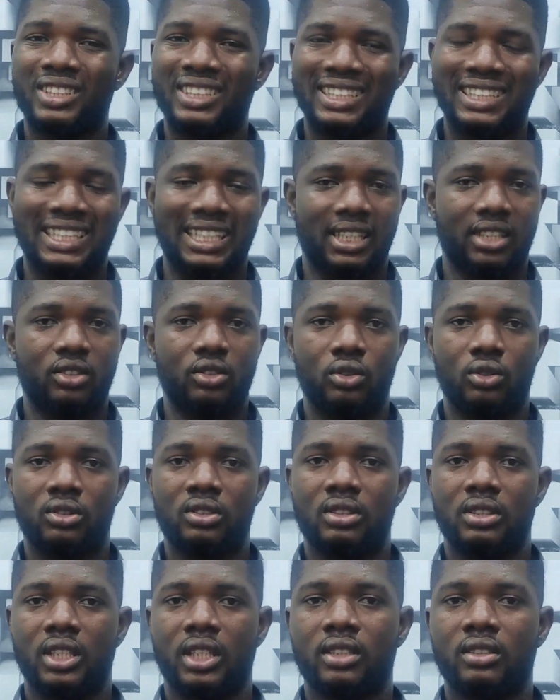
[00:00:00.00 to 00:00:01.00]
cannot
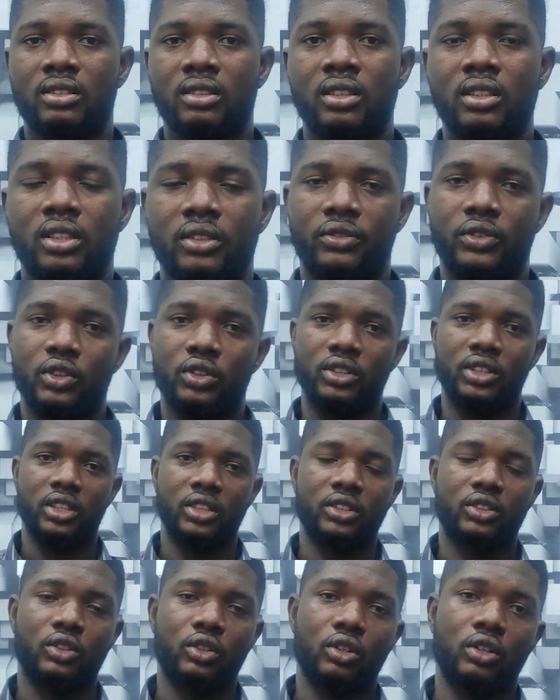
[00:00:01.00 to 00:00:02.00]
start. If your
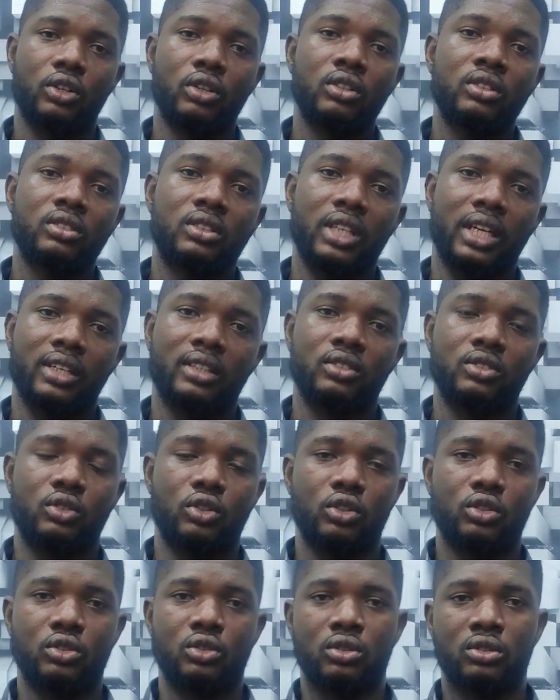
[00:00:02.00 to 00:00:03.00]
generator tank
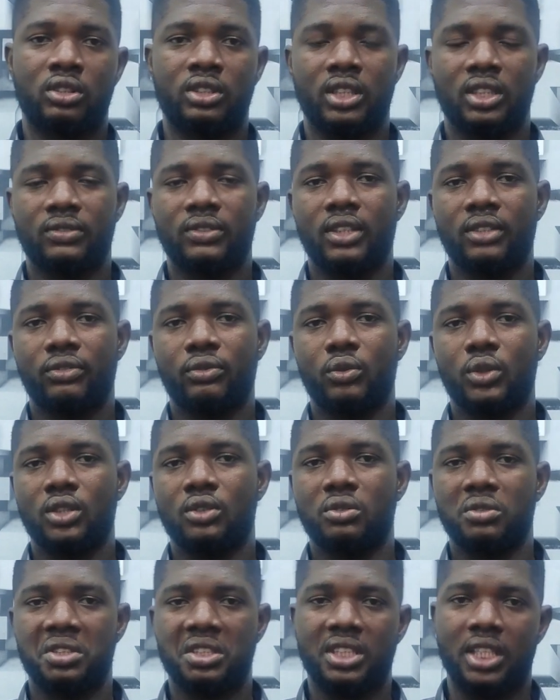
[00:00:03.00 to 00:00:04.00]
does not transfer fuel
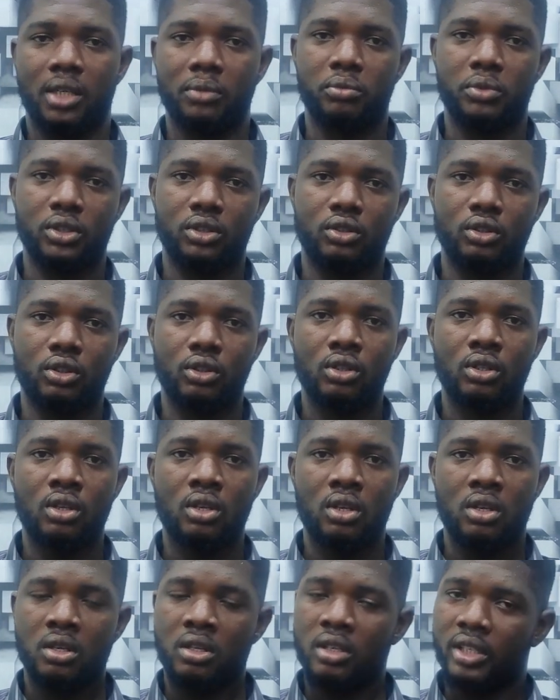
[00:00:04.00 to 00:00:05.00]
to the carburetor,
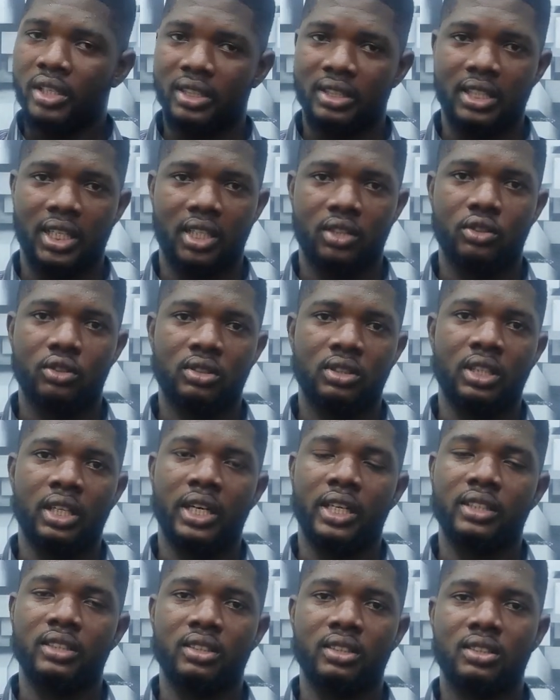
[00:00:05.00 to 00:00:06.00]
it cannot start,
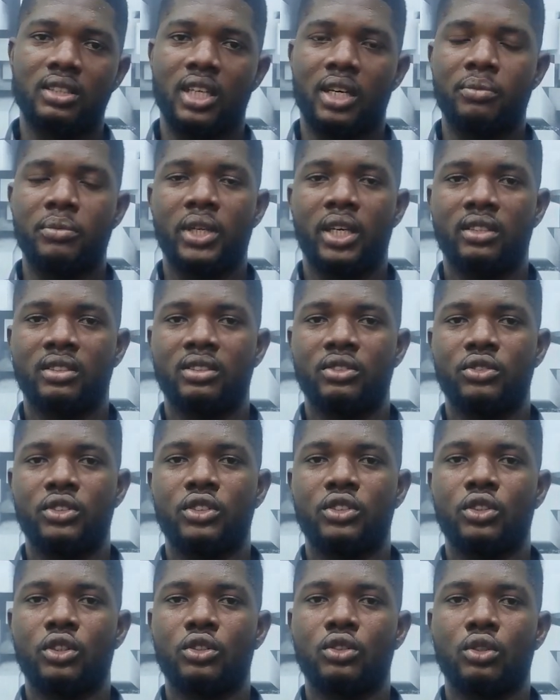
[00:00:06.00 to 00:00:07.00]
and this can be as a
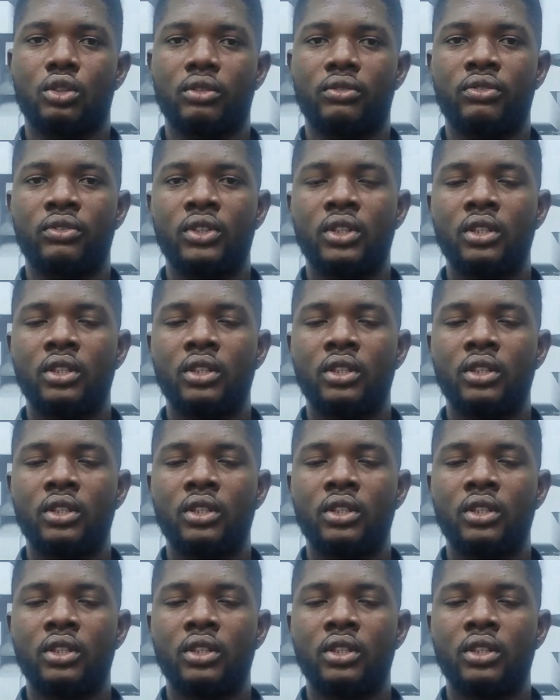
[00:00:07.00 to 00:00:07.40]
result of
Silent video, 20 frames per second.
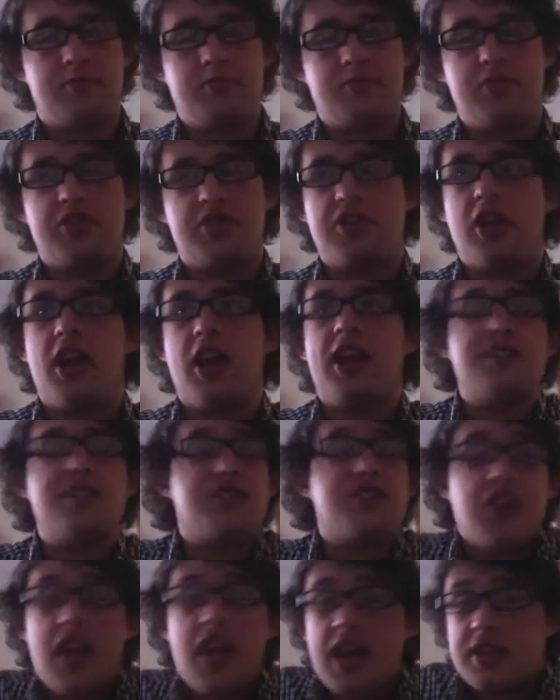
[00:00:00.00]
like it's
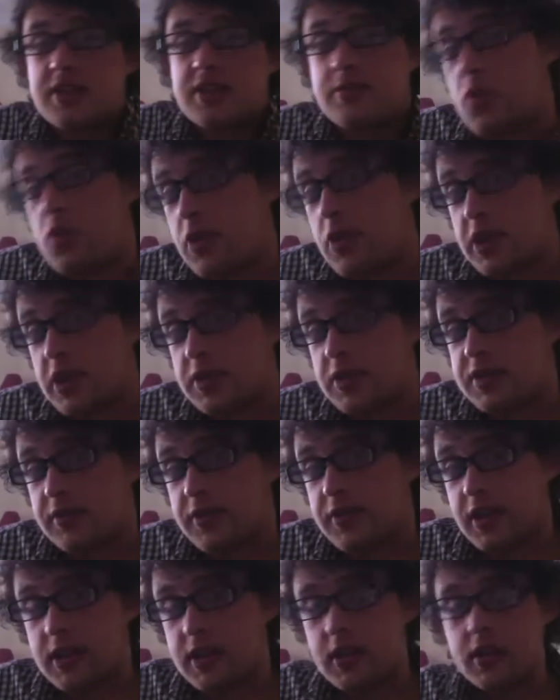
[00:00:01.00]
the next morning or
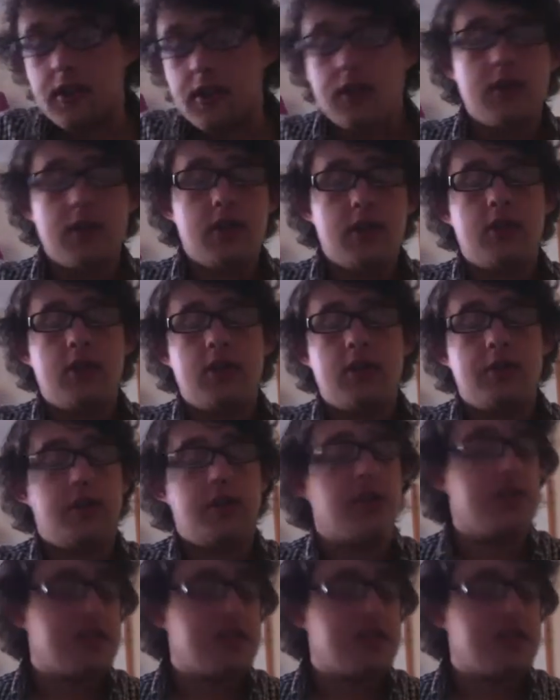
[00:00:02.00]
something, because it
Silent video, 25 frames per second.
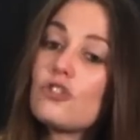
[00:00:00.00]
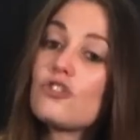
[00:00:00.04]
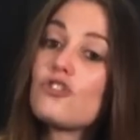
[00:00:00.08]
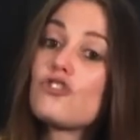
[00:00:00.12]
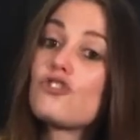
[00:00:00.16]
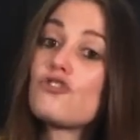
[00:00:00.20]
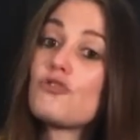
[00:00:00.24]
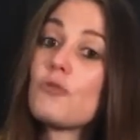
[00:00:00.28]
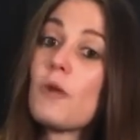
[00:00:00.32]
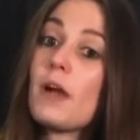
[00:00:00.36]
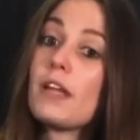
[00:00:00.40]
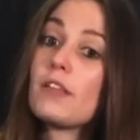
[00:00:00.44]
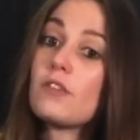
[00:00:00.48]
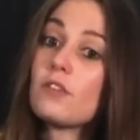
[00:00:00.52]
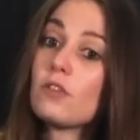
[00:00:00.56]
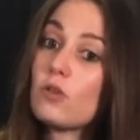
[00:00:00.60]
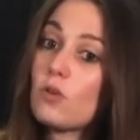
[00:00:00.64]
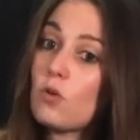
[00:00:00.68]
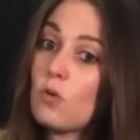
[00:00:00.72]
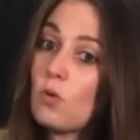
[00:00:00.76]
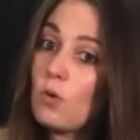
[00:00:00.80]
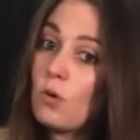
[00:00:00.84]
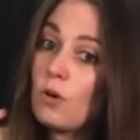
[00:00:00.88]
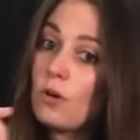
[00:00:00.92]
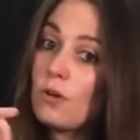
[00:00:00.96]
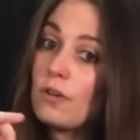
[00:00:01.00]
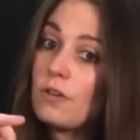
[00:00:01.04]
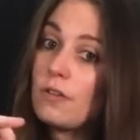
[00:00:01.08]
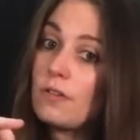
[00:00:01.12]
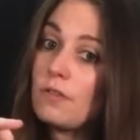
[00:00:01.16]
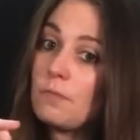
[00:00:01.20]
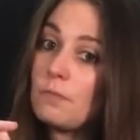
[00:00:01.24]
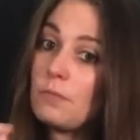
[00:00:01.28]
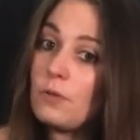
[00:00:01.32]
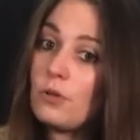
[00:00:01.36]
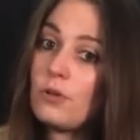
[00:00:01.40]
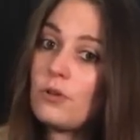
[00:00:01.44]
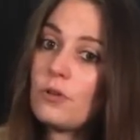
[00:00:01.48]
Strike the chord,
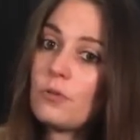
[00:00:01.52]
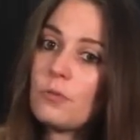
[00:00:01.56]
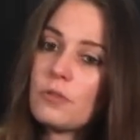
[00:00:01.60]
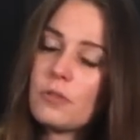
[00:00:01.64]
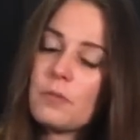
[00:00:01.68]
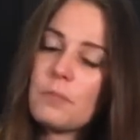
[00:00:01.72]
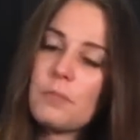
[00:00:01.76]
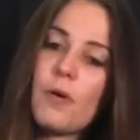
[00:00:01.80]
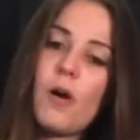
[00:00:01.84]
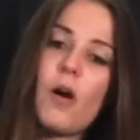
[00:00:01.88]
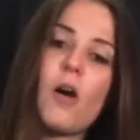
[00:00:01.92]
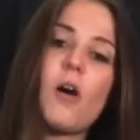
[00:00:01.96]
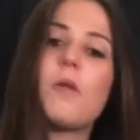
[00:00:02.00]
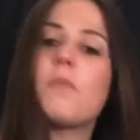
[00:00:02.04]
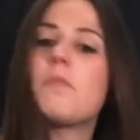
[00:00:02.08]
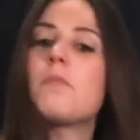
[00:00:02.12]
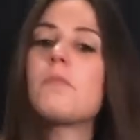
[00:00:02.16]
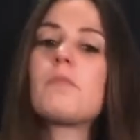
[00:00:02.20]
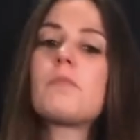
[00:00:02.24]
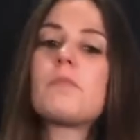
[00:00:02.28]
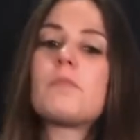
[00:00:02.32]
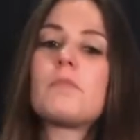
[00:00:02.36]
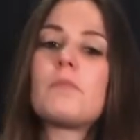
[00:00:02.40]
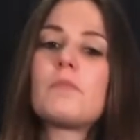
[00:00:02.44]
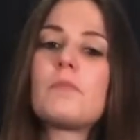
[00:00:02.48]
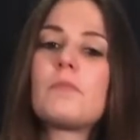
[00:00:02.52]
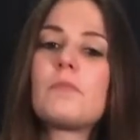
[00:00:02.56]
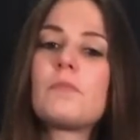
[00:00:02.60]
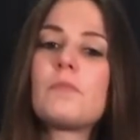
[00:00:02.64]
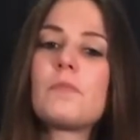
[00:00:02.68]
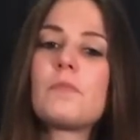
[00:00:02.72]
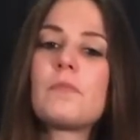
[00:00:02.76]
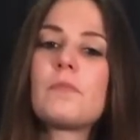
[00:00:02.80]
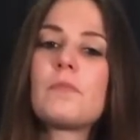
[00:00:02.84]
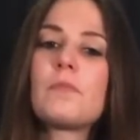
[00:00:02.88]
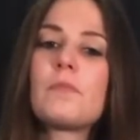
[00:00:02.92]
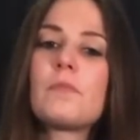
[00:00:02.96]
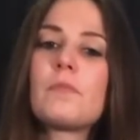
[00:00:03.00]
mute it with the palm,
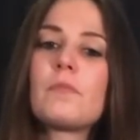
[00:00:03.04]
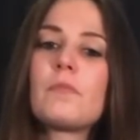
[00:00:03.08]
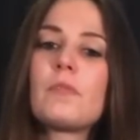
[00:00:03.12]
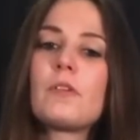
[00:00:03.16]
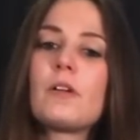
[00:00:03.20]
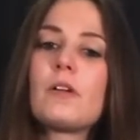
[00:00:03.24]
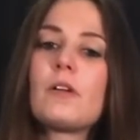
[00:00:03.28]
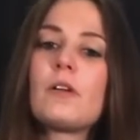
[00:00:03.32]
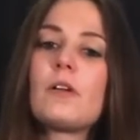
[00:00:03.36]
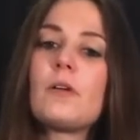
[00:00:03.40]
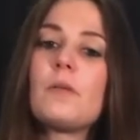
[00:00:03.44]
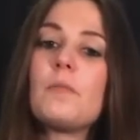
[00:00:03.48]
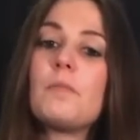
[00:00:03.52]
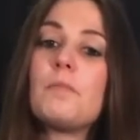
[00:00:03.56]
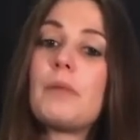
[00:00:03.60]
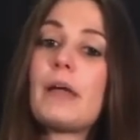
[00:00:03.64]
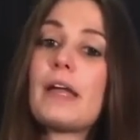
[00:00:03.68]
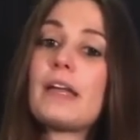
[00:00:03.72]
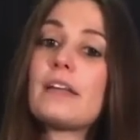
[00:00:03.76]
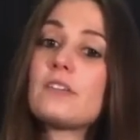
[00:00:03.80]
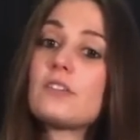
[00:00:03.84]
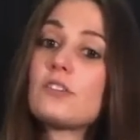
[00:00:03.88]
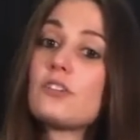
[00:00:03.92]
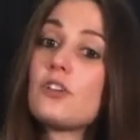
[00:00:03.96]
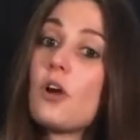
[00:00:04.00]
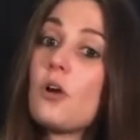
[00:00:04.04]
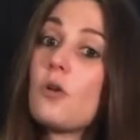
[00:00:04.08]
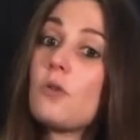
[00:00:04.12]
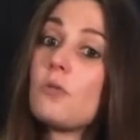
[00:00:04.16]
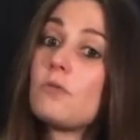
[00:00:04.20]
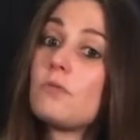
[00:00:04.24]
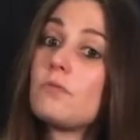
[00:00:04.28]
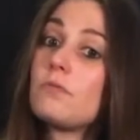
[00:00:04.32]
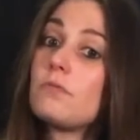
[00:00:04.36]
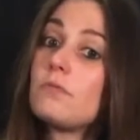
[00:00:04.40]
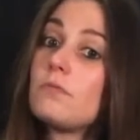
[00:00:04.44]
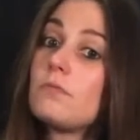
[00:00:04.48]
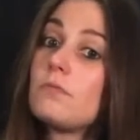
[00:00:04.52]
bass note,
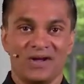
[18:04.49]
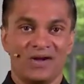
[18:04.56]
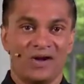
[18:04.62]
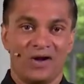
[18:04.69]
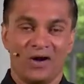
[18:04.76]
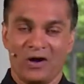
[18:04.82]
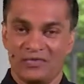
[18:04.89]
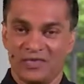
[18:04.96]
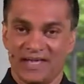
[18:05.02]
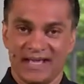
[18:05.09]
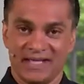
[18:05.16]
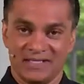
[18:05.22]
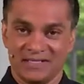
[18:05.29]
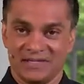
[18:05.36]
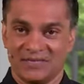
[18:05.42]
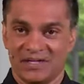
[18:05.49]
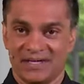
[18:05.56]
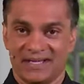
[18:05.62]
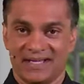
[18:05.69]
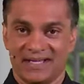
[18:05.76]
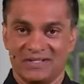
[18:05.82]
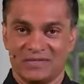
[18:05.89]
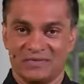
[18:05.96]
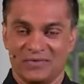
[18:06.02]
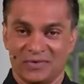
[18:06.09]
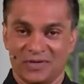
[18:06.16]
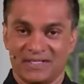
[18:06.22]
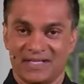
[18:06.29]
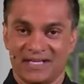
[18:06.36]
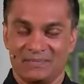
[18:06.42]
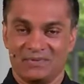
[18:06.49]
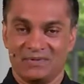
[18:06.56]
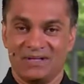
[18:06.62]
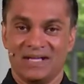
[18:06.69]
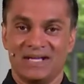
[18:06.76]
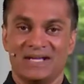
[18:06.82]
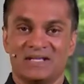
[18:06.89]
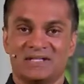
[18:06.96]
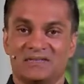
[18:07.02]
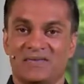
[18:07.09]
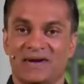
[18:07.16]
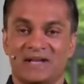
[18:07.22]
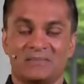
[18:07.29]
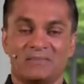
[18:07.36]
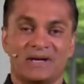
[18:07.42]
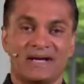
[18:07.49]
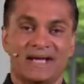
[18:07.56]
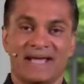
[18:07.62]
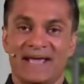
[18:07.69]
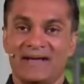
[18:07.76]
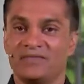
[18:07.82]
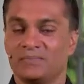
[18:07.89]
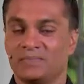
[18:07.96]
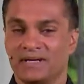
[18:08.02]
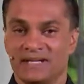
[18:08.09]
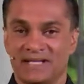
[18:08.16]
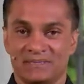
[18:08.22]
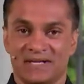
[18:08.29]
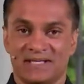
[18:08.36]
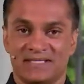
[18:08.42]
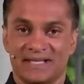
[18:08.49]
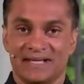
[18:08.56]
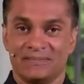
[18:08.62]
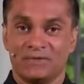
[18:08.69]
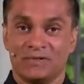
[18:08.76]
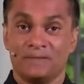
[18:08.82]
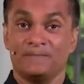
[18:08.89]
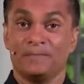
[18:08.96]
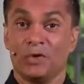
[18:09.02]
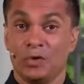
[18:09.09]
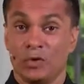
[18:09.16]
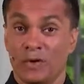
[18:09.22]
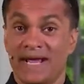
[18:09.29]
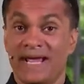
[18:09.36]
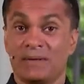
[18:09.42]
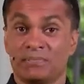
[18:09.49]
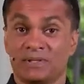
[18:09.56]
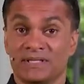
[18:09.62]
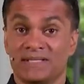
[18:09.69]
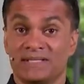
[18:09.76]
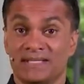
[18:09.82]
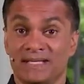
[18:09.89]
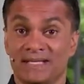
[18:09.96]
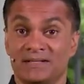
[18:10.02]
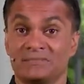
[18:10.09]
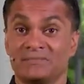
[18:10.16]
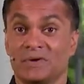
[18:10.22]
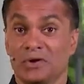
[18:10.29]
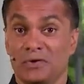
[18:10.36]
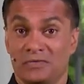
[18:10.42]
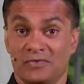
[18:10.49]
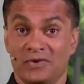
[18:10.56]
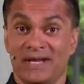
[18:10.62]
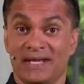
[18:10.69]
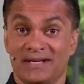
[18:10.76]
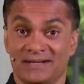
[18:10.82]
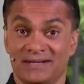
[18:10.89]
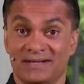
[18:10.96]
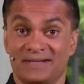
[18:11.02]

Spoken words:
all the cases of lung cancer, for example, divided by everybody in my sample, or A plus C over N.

What is expected: Reproduce word for word, with pictures dropped, only the part of the material above that opens with the line containing "[00:00:00.56]" and closes with the line containing "[00:00:03.36]".

Problem solution:
[00:00:00.56]
[00:00:00.60]
[00:00:00.64]
[00:00:00.68]
[00:00:00.72]
[00:00:00.76]
[00:00:00.80]
[00:00:00.84]
[00:00:00.88]
[00:00:00.92]
[00:00:00.96]
[00:00:01.00]
[00:00:01.04]
[00:00:01.08]
[00:00:01.12]
[00:00:01.16]
[00:00:01.20]
[00:00:01.24]
[00:00:01.28]
[00:00:01.32]
[00:00:01.36]
[00:00:01.40]
[00:00:01.44]
[00:00:01.48]
Strike the chord,
[00:00:01.52]
[00:00:01.56]
[00:00:01.60]
[00:00:01.64]
[00:00:01.68]
[00:00:01.72]
[00:00:01.76]
[00:00:01.80]
[00:00:01.84]
[00:00:01.88]
[00:00:01.92]
[00:00:01.96]
[00:00:02.00]
[00:00:02.04]
[00:00:02.08]
[00:00:02.12]
[00:00:02.16]
[00:00:02.20]
[00:00:02.24]
[00:00:02.28]
[00:00:02.32]
[00:00:02.36]
[00:00:02.40]
[00:00:02.44]
[00:00:02.48]
[00:00:02.52]
[00:00:02.56]
[00:00:02.60]
[00:00:02.64]
[00:00:02.68]
[00:00:02.72]
[00:00:02.76]
[00:00:02.80]
[00:00:02.84]
[00:00:02.88]
[00:00:02.92]
[00:00:02.96]
[00:00:03.00]
mute it with the palm,
[00:00:03.04]
[00:00:03.08]
[00:00:03.12]
[00:00:03.16]
[00:00:03.20]
[00:00:03.24]
[00:00:03.28]
[00:00:03.32]
[00:00:03.36]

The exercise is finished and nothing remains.